Directions to the new appeal tribunal
- There must be a complete rehearing of the claimant's appeal on the evidence presented and submissions made to the new appeal tribunal, which will not be bound by any findings made or conclusions expressed by the appeal tribunal of 12 November 1998. The new appeal tribunal must apply the legal approach set out above, in particular in paragraphs 14 and 18, in considering whether the notification of the ending of entitlement in summer 1996, as well as whatever the claimant was told in the telephone conversation of January 1997, falls within regulation 19(5)(d).
- There must be findings of fact as to whether or not the claimant was told anything in January 1997 which could have led him to believe that a claim for income support would not succeed (bearing in mind the difference between being told that he was getting the correct amount of incapacity benefit, with no information being given about possible entitlement to income support, and being told that he was getting all the benefits he was entitled to).
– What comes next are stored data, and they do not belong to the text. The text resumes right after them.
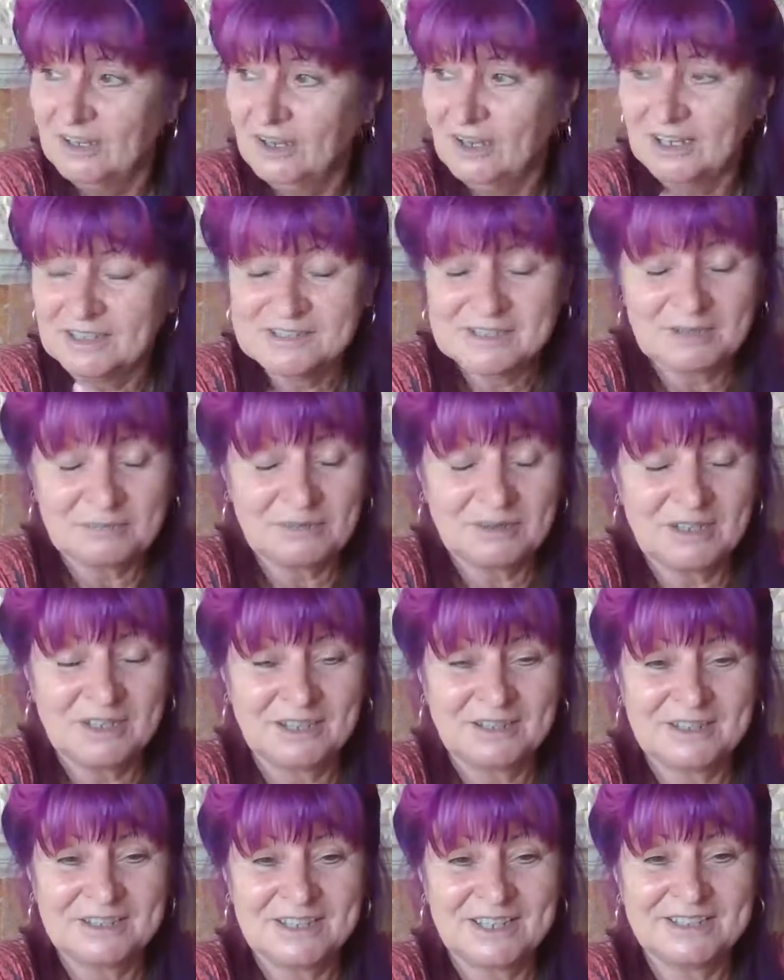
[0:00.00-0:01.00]
I had someone the
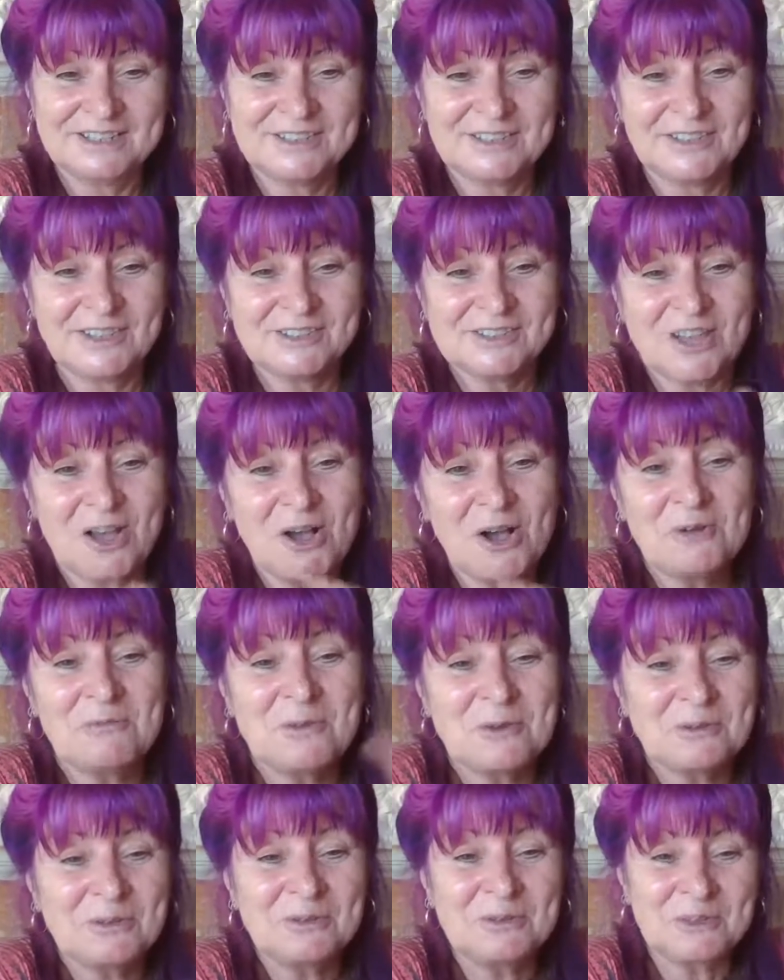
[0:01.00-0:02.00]
other day, she goes, I
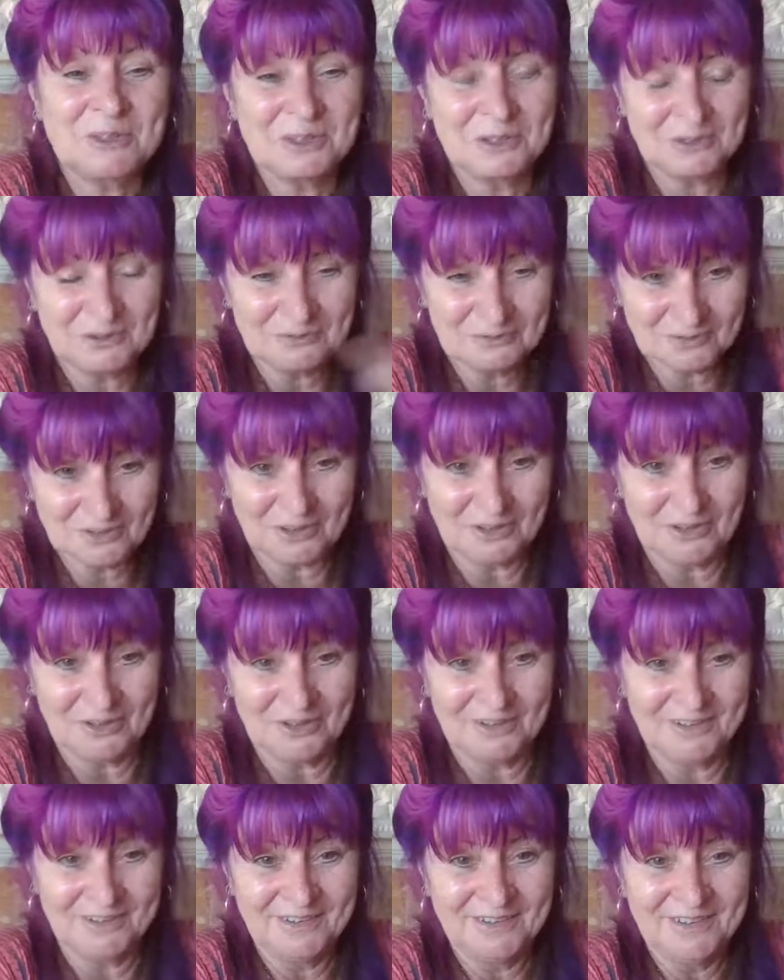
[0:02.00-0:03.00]
want you've
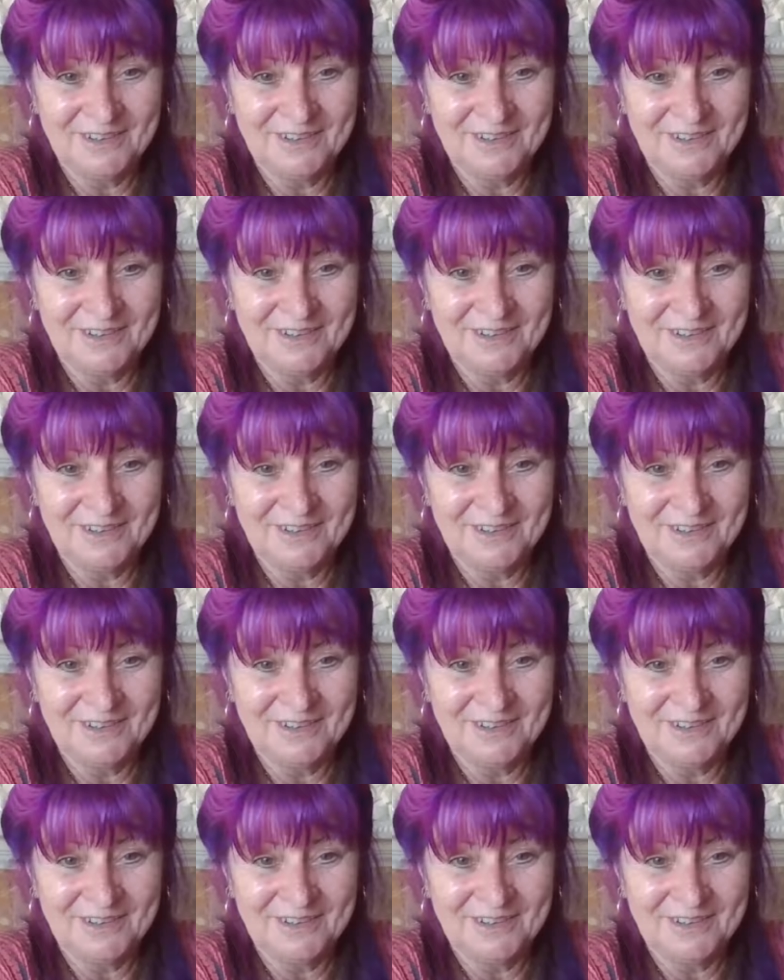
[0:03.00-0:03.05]
got.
If the new appeal tribunal concludes that the state of the credible evidence is such that it cannot determine what was said to the claimant in that telephone conversation, it should explain why it has reached that conclusion and record a finding that the claimant was not given information of the kind mentioned above.
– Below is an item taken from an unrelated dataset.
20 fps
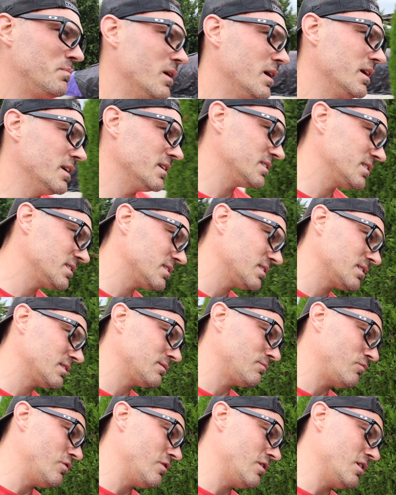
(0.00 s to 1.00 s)
It's
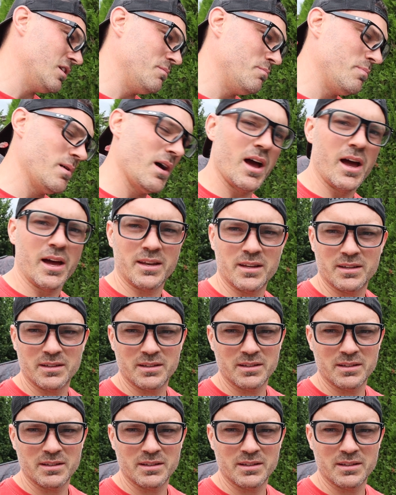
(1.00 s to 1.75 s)
really bad.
- If the new appeal tribunal decides that either or both of the events in 1996 and 1997 fall within regulation 19(4)(d), it must consider all the circumstances (including those not specified in regulation 19(5)) cumulatively under regulation 19(4)(b) in asking whether the claimant could not reasonably have been expected to make the claim earlier than he did. The new appeal tribunal will wish to have evidence of what caused him to consult his solicitors' benefit advisor and how promptly he acted both before and after that consultation. Paragraph 19 above must be applied if the stage is reached of considering the maximum extension of time to be allowed.